**TASK INSTRUCTIONS**
The result is the exact lines from the one containing "[01:21:06.07]" through the final line of the entries; leave out the pictures.
BEGIN GIVEN DATA
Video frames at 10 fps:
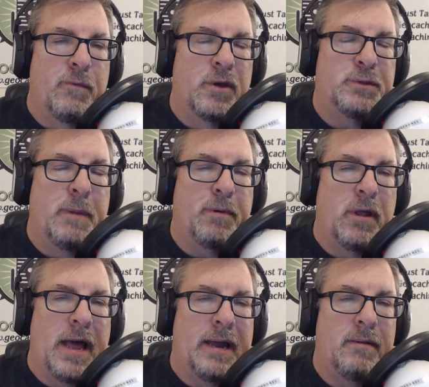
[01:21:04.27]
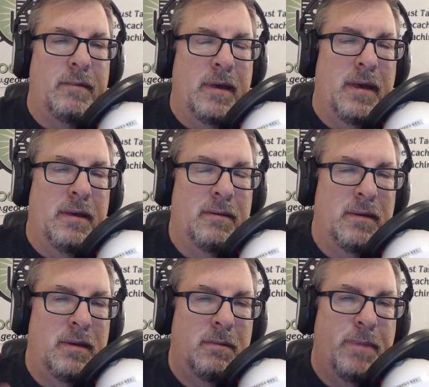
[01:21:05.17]
for most people are like,
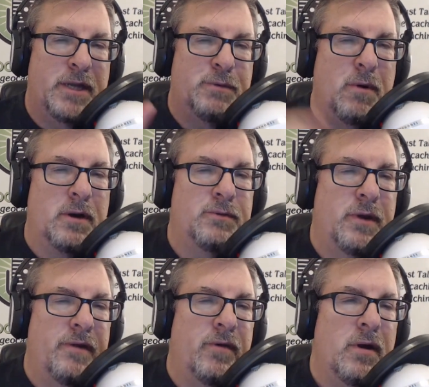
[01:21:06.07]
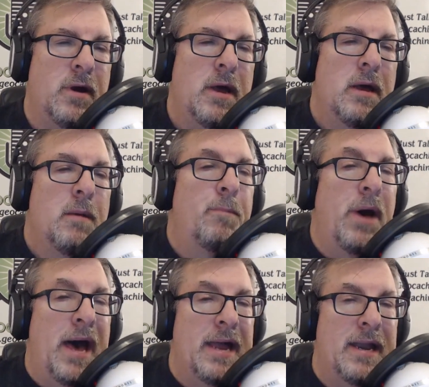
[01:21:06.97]
benchmarks, whatever.
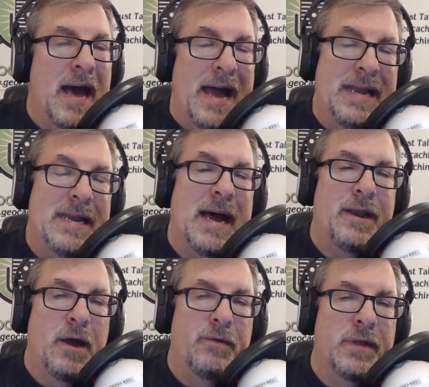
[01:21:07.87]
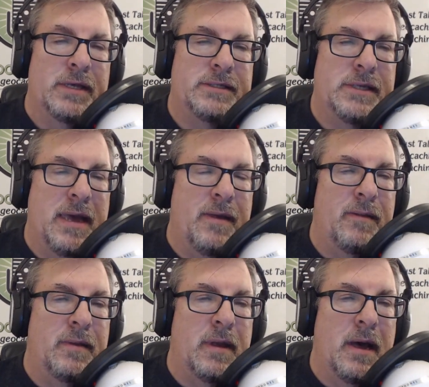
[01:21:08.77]
But I did not know this.
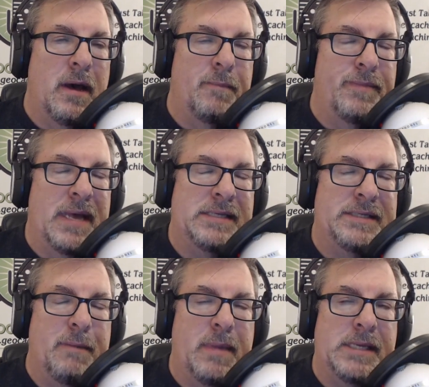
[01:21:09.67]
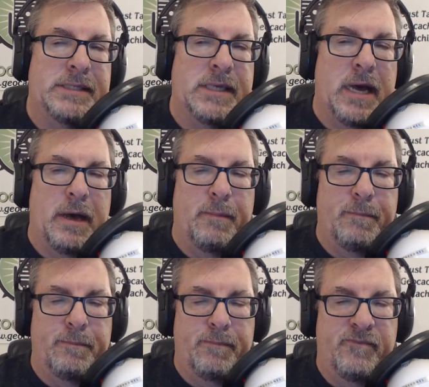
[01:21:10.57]
And they sent me
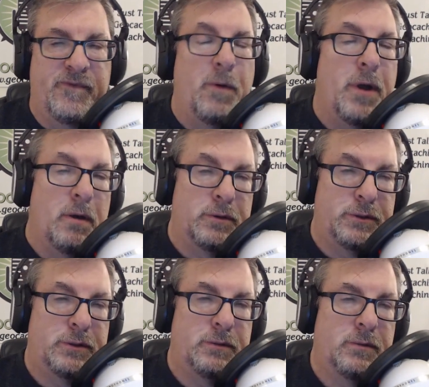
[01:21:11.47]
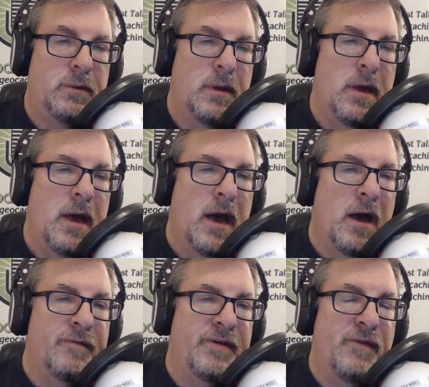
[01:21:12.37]
some photos
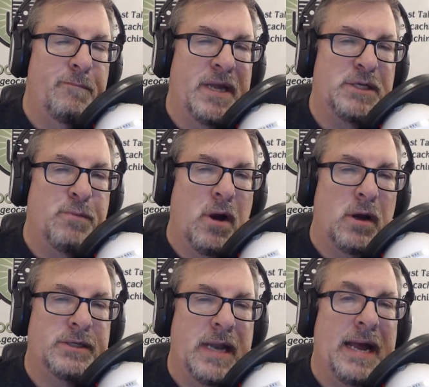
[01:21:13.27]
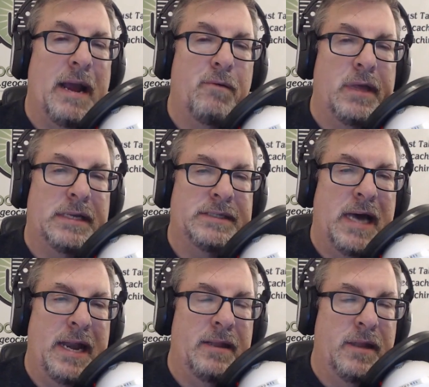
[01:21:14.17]
of different benchmarks, and I got really
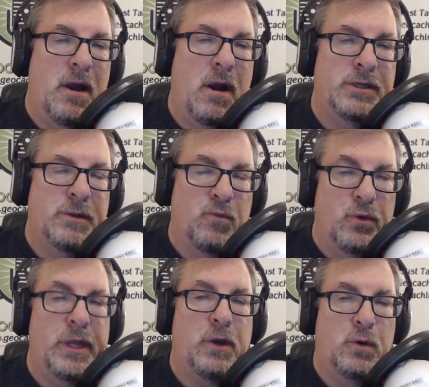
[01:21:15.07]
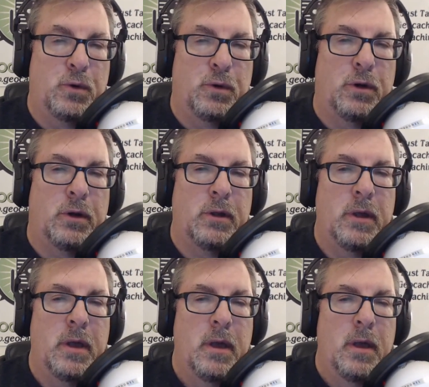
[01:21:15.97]
excited. There are some really cool
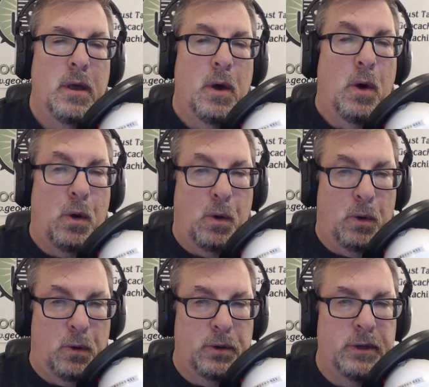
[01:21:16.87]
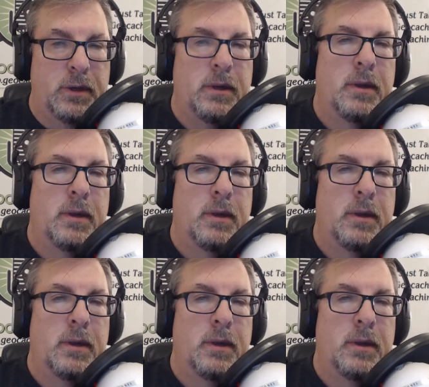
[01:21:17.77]
old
END GIVEN DATA
**RESPONSE FOR THIS EXERCISE**
[01:21:06.07]
[01:21:06.97]
benchmarks, whatever.
[01:21:07.87]
[01:21:08.77]
But I did not know this.
[01:21:09.67]
[01:21:10.57]
And they sent me
[01:21:11.47]
[01:21:12.37]
some photos
[01:21:13.27]
[01:21:14.17]
of different benchmarks, and I got really
[01:21:15.07]
[01:21:15.97]
excited. There are some really cool
[01:21:16.87]
[01:21:17.77]
old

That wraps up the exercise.